#### ABOUT THIS EXERCISE:
The expected output is an exact copy of the lines from the one containing "[0:20.89-0:21.79]" through the final line of the entries below, with no images.

#### RECORD EXCERPTS:
=-=-=

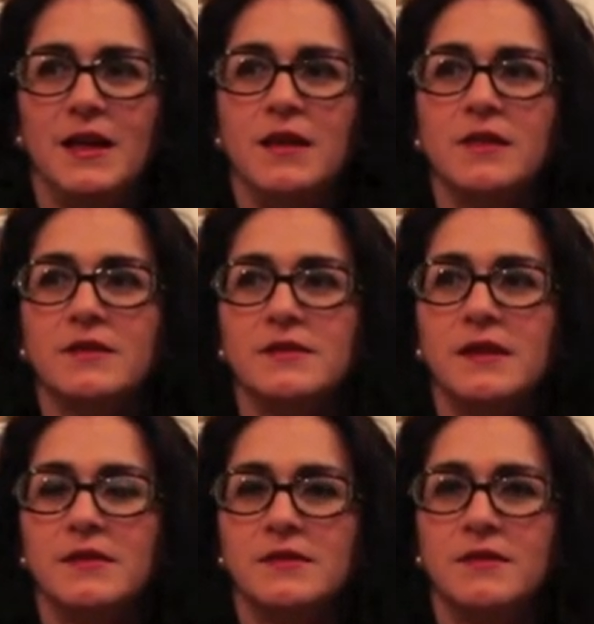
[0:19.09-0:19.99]
It looks
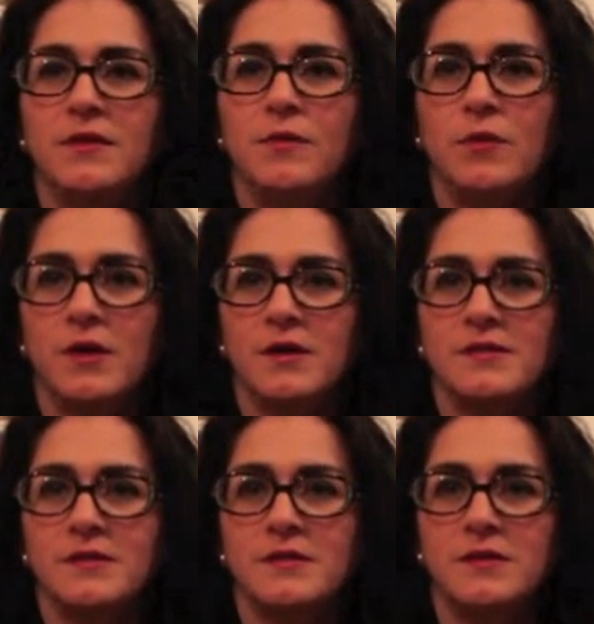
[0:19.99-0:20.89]
at the
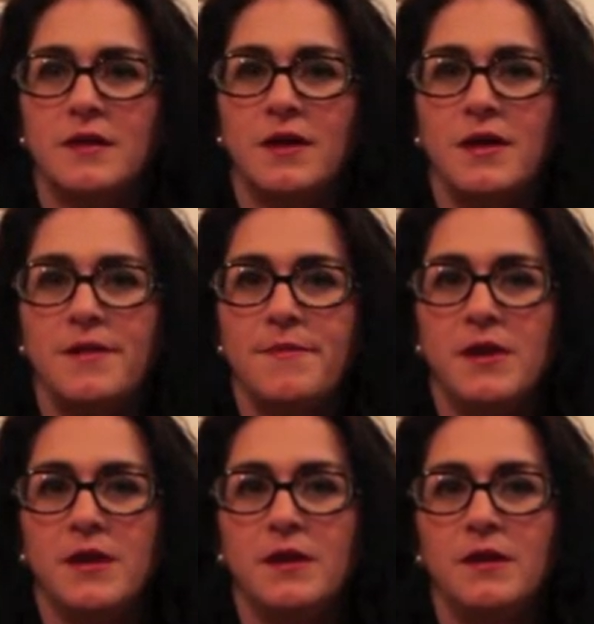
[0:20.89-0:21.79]
works that he
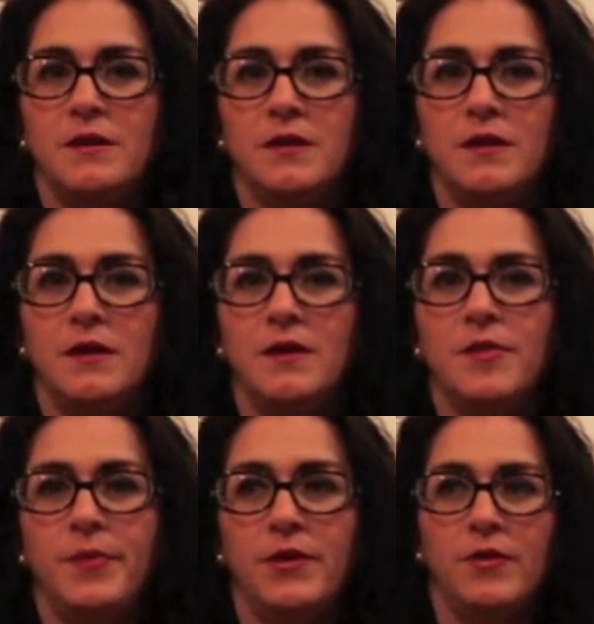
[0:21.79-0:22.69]
made
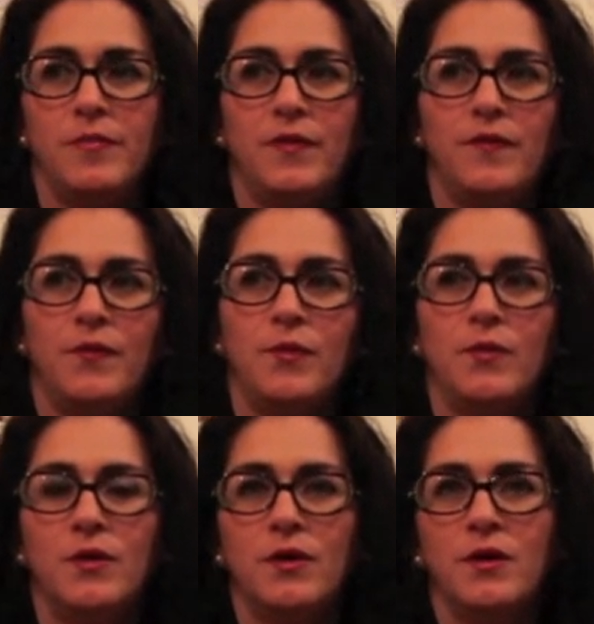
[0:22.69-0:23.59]
in the period
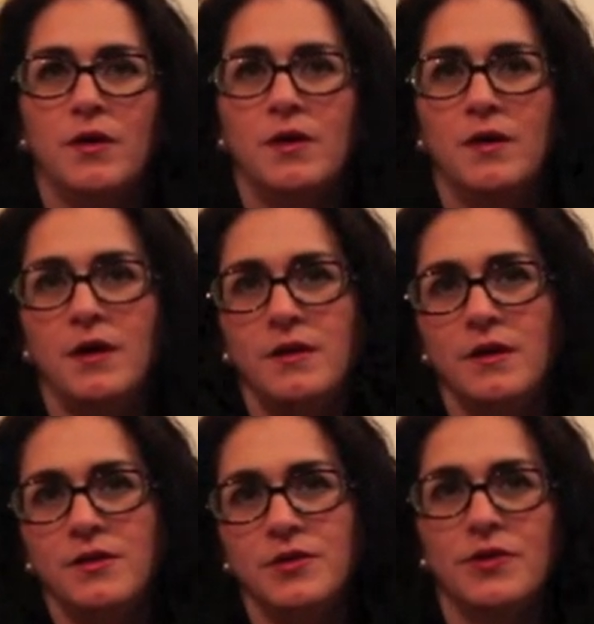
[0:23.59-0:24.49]
before,
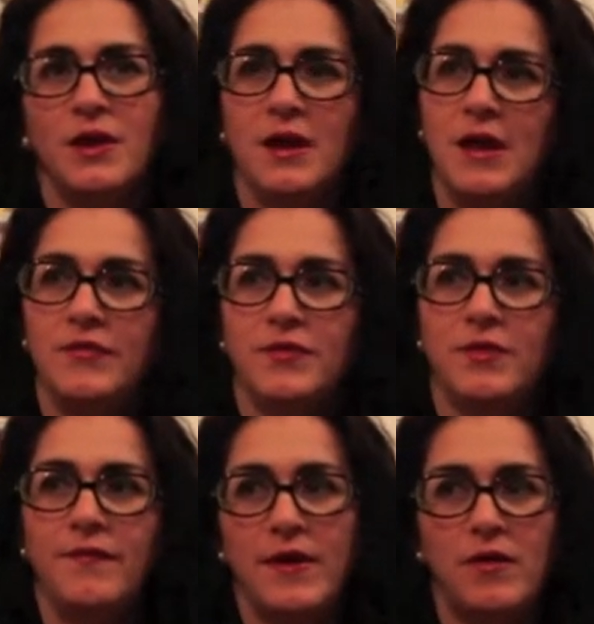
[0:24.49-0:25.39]
during, and after
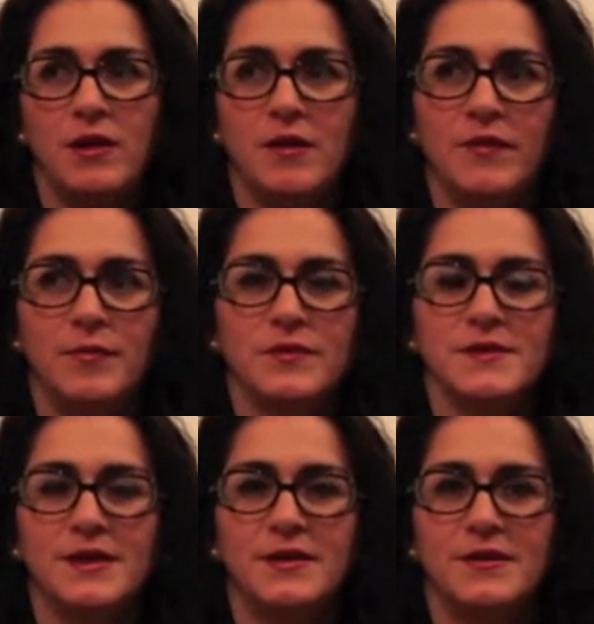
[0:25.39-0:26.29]
the founding of the
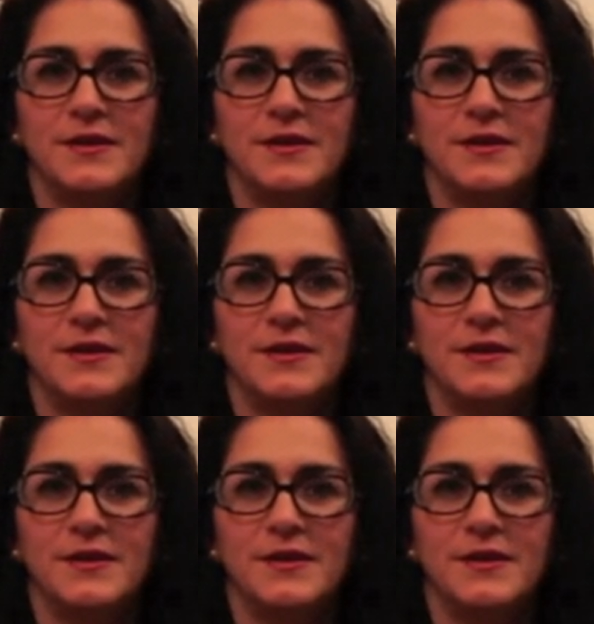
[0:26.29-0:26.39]
Museo.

=-=-=

#### TASK SOLUTION:
[0:20.89-0:21.79]
works that he
[0:21.79-0:22.69]
made
[0:22.69-0:23.59]
in the period
[0:23.59-0:24.49]
before,
[0:24.49-0:25.39]
during, and after
[0:25.39-0:26.29]
the founding of the
[0:26.29-0:26.39]
Museo.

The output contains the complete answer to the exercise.